Основной чертой русской довоенной поэзии была именно ее «сверх-поэтичность». Она требовала от человека больше, чем он способен дать или понять, и требование это возвела в принцип. «Хочу того, чего нет на свете», — писала Зинаида Гиппиус, лично, правда, «хотевшая» этого лишь теоретически, и никогда на деле не игравшая в ангелы. Но лозунг был найден для той эпохи блестящий. Безотчетно или сознательно, вся наша поэзия «на рубеже двух столетий» претендовала на непостижимое и непознаваемое, и нередко, чего скрывать, была этой демонстративной, беспрепятственно доставшейся своей «нездешностью» довольно несносна. Не думаю, однако, чтобы в целом ее можно было за это упрекать. Вопрос вообще не такой, в котором можно было бы решить, что хорошо, что плохо, что верно, что фальшиво, — ибо проверяется он не рассудком, а чутьем и слухом: на вершинах творчества — у Блока, например, приближение лирики к религии, ее «касание мирам иным» не было оскорбительно, вероятно, потому, что было внутренне-трагично и трагически кончилось. Но даже и Блоку противостоит в этом смысле его старший современник, Иннокентий Анненский, и вырастает рядом с ним.

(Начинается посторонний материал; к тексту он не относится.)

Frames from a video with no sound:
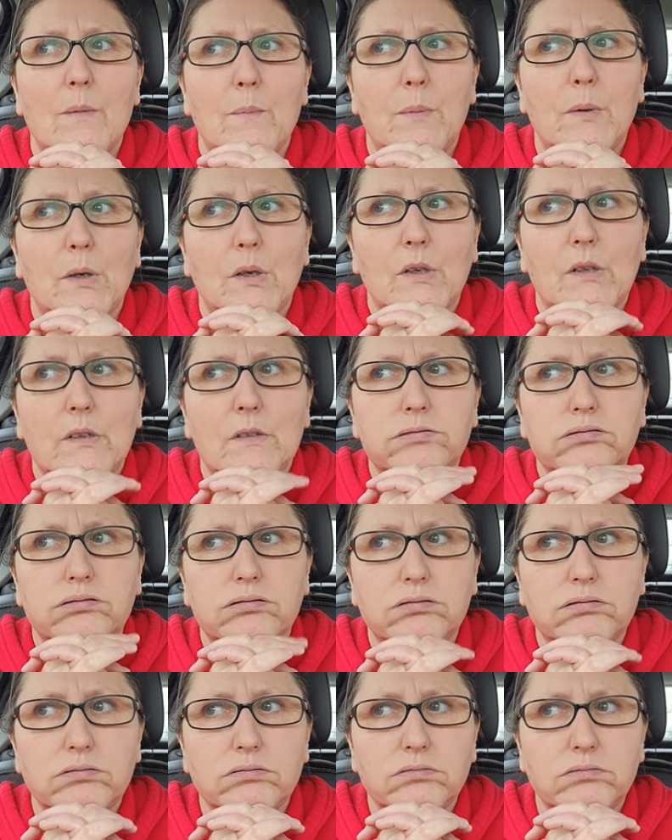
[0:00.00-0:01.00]
But
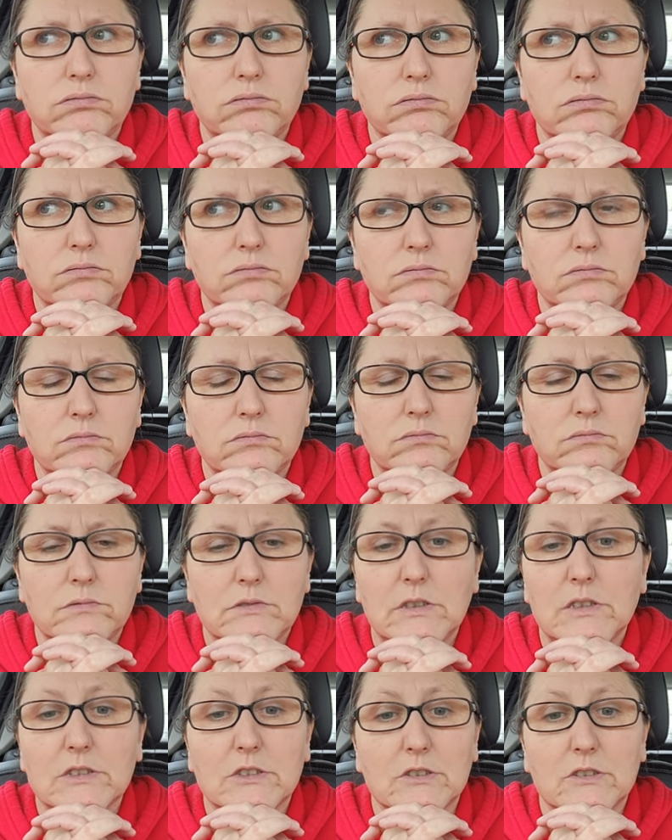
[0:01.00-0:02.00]

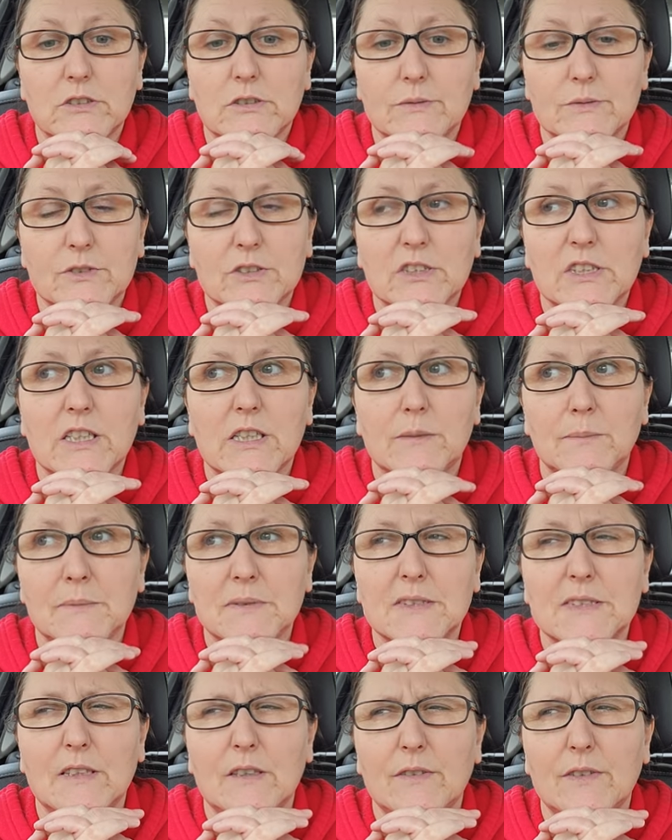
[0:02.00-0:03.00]
I don't know, I'm just kicking
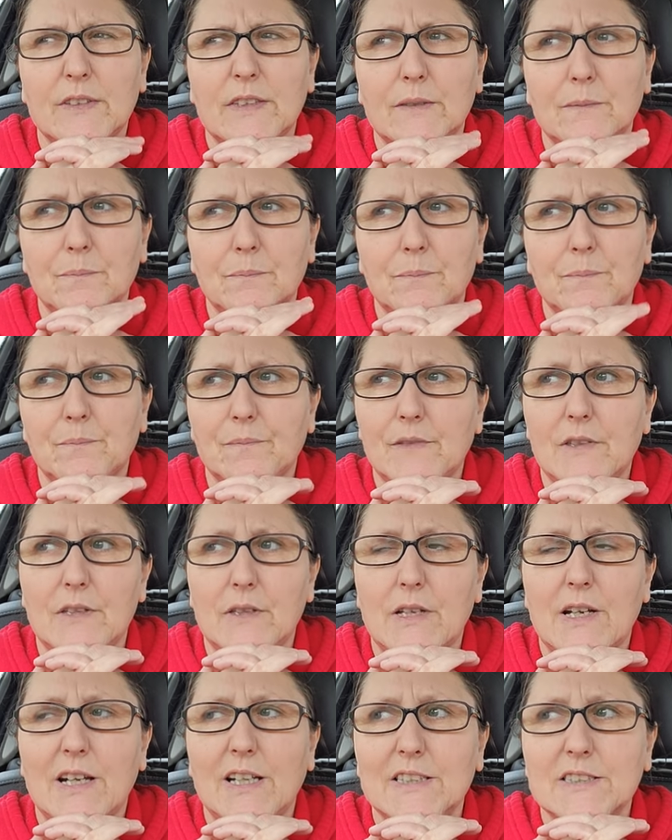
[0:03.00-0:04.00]
myself in
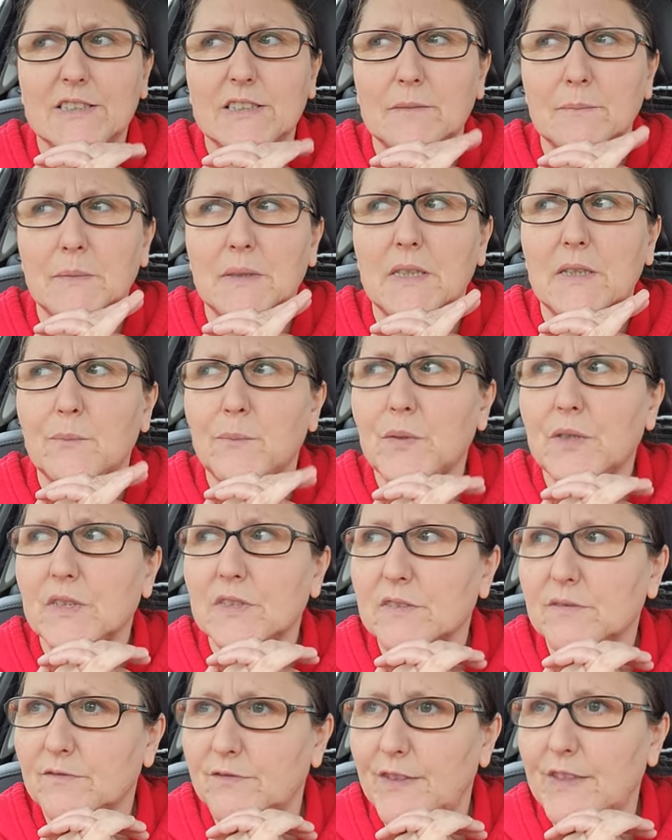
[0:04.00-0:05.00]
the arse at the minute
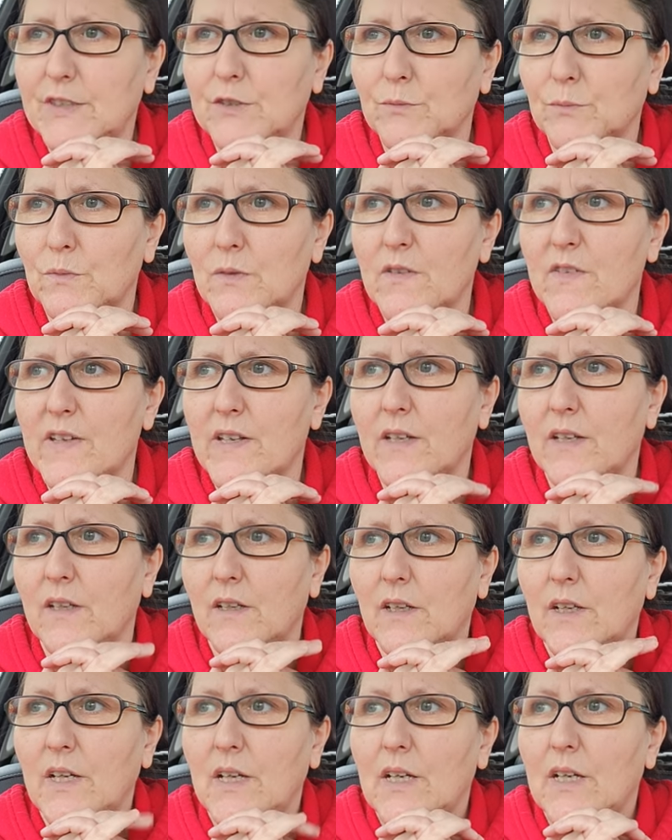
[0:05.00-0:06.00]
because I'm fed up with it.
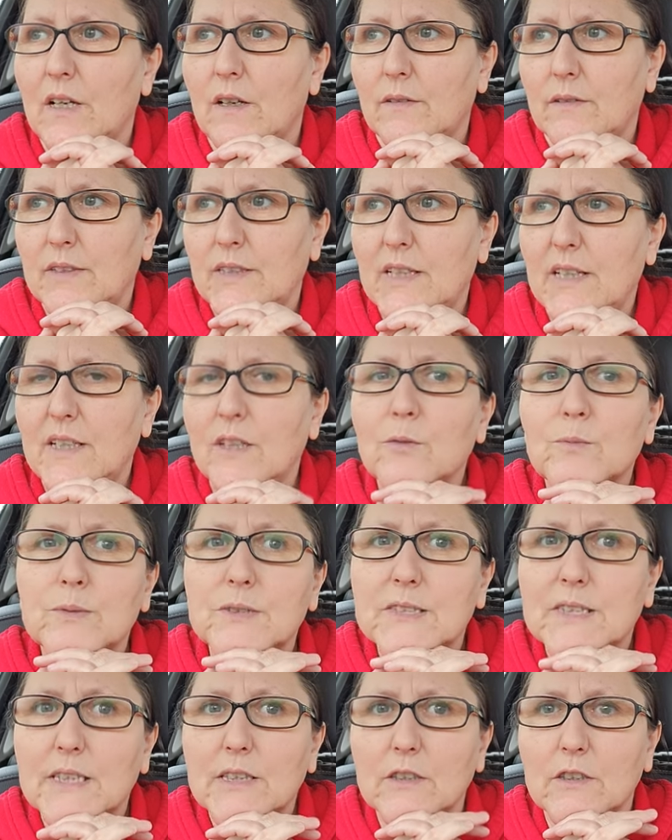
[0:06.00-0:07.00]
I'm getting
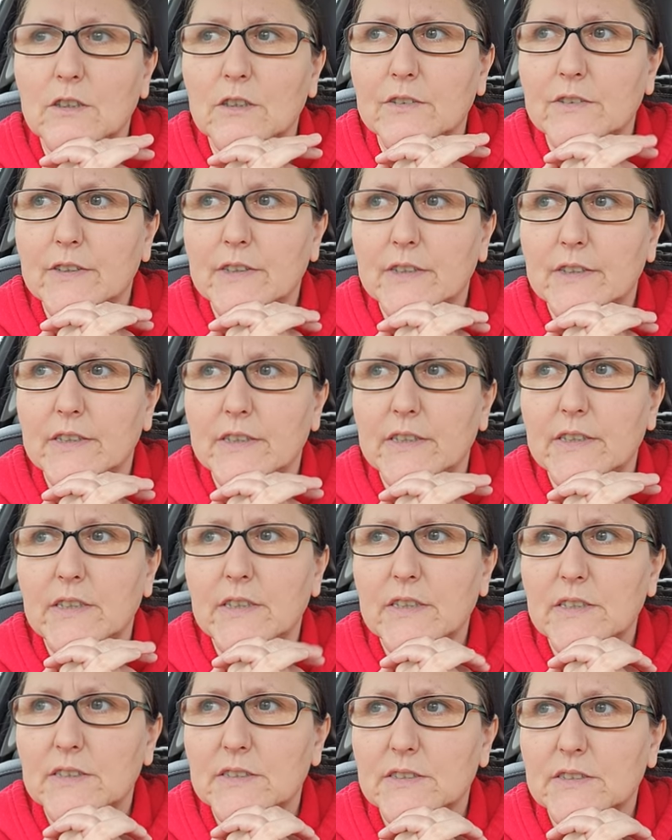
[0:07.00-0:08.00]
upset over it.
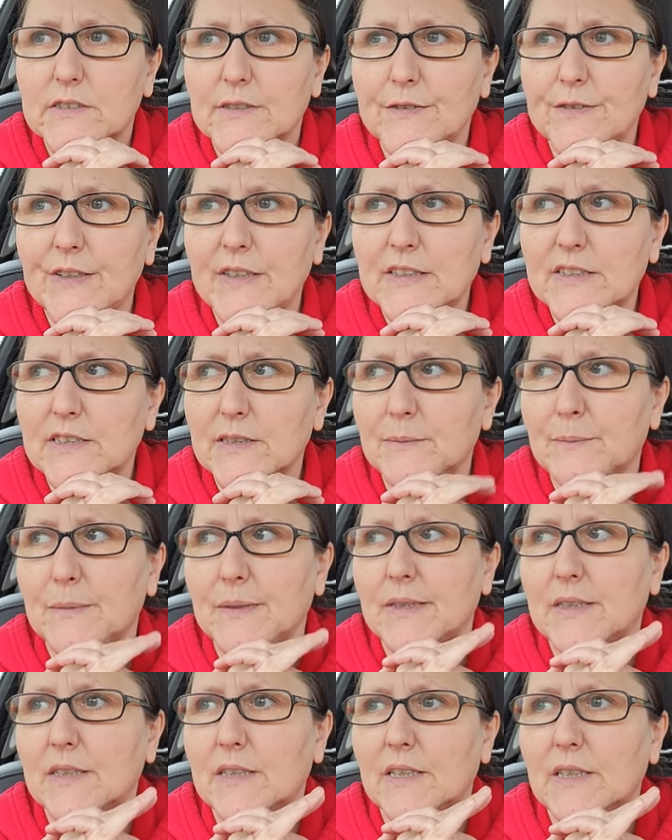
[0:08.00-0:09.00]
It's affecting
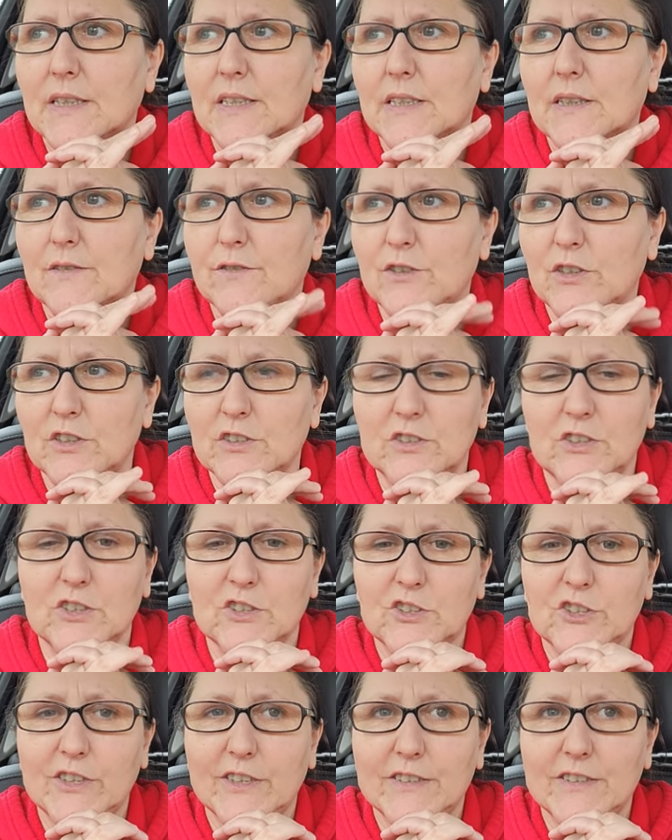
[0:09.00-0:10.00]
me and I've got
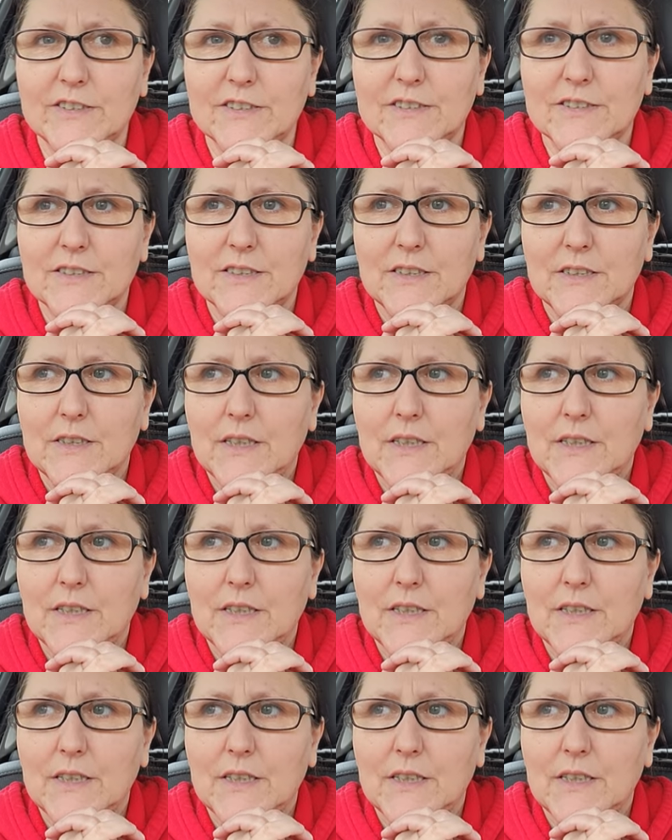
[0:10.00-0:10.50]
no chance.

Поэзия Анненского как будто длинный и сложный комментарий к строкам о князе Андрее: «это — как бы говорит поэт, — то есть раздвоение, мучительное несоответствие одного другому, это чувствую, об этом пишу, но больше ничего не знаю». Блок, все-таки, выдумывает легенды о Прекрасных Дамах, — в сущности, не что другое, как изысканные и нарядные гипотезы для объяснения своего недоумения.